Quizzing the News is an American game show which aired on ABC between August 11, 1948, and March 5, 1949, at 8:00 PM on Monday nights.

== Premise ==
Three panelists had to identify events in the news based on spoken clues and drawings. Master of ceremonies Alan Prescott provided the words, and cartoonist Albee Tribler created the sketches, Panelists included Mary Wickes, Robert Garland, Hope Emerson, and Joan Lloyd.
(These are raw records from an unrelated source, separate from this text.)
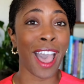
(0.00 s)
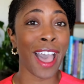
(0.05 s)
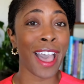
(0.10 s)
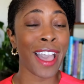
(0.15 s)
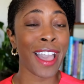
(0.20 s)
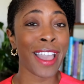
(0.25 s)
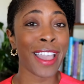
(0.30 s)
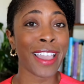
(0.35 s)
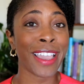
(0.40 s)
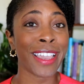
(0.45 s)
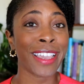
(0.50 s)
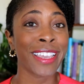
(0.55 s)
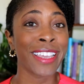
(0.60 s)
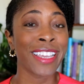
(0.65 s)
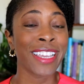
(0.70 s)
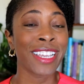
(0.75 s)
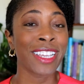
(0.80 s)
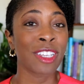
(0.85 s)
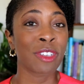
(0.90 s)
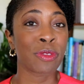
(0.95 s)
I
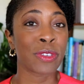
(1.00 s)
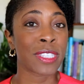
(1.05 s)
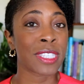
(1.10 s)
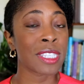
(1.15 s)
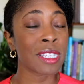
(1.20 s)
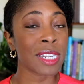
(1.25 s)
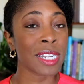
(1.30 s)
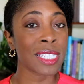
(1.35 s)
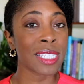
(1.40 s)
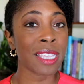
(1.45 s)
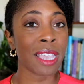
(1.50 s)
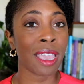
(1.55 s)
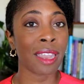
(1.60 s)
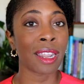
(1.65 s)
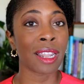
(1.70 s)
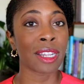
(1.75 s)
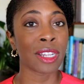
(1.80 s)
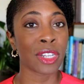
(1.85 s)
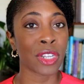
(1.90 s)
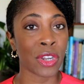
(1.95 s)

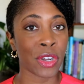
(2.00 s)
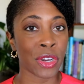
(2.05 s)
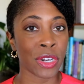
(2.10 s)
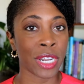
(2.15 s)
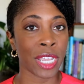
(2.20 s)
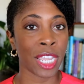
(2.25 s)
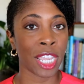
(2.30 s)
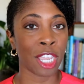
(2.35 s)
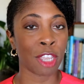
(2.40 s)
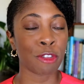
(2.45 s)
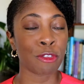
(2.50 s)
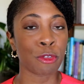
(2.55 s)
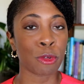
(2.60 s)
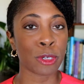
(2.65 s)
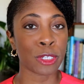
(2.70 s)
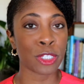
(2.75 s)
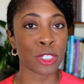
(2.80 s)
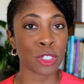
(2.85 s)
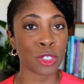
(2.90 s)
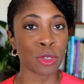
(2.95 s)
facilitated learning for
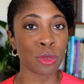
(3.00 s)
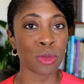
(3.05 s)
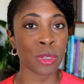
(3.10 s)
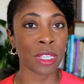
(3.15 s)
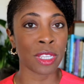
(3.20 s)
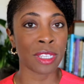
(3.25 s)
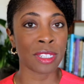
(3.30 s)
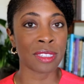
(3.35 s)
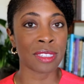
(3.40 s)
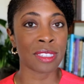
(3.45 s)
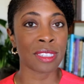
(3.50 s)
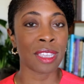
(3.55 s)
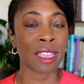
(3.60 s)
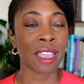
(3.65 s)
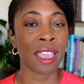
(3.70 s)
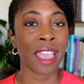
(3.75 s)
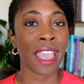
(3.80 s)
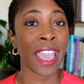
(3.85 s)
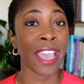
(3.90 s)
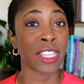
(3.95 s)
students
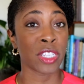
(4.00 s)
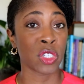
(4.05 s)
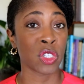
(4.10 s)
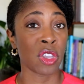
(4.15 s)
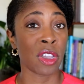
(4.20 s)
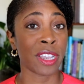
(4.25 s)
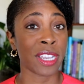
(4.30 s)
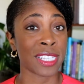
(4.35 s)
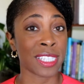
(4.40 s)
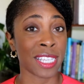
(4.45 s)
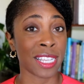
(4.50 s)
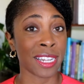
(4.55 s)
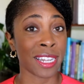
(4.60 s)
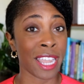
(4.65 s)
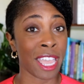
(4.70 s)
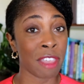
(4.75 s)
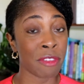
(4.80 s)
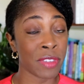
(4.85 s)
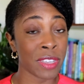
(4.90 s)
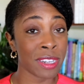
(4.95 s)
as young as
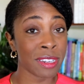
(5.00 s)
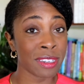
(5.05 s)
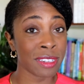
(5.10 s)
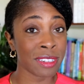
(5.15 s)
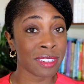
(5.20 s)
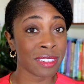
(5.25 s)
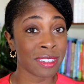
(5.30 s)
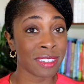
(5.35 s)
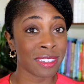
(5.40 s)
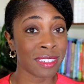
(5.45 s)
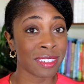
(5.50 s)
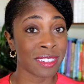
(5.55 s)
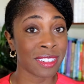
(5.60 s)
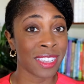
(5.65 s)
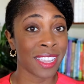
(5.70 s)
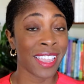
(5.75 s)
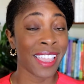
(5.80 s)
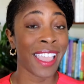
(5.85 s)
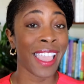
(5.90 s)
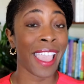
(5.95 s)
11
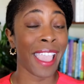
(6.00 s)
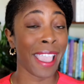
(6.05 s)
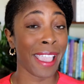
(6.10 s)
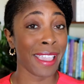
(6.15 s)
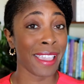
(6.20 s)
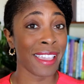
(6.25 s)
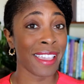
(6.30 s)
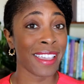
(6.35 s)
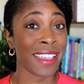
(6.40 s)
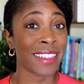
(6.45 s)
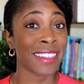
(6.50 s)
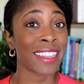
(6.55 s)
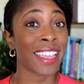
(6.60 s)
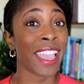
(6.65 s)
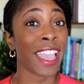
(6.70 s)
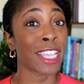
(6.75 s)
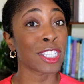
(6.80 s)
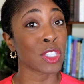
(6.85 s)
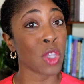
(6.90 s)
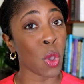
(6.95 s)
and
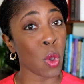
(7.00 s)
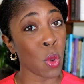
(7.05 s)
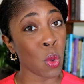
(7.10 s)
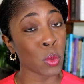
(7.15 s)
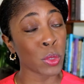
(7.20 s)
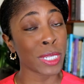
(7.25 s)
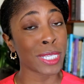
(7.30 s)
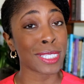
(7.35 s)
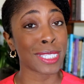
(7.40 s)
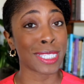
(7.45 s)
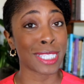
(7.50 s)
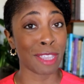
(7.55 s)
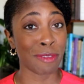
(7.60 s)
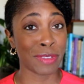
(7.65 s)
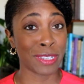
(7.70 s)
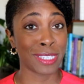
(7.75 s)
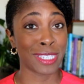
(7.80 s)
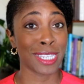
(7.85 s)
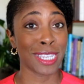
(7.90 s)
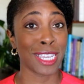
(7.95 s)
as old as
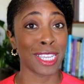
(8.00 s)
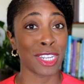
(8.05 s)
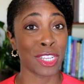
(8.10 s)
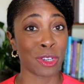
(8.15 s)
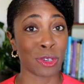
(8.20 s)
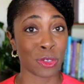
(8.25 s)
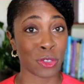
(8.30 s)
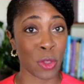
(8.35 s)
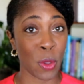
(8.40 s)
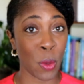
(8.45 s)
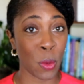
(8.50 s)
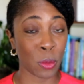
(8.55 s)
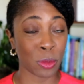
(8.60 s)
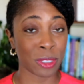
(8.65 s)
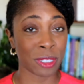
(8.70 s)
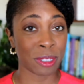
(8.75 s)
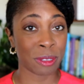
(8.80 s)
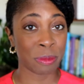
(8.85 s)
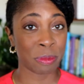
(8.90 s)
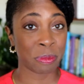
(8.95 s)
17 years old.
People viewing the program on TV also had an opportunity to take part and win prizes.

==Production==
The series was produced by Robert Brenner Productions, with Brenner as the producer, Tom DeHuff was the director, and Milton Subotsky was the writer. After initially originating from an independent station with ABC production personnel in charge, it began originating from WJZ-TV after that station went on the air.

== Reception ==
A review of the September 6, 1948, episode in the trade publication Billboard found that the program had potential but, "there's too much gab and too little action". Reviewer Jerry Franken suggested that the show would be better suited to a 15-minute slot.

==Episode status==
The series appears to have been wiped, as was the custom of the networks at the time.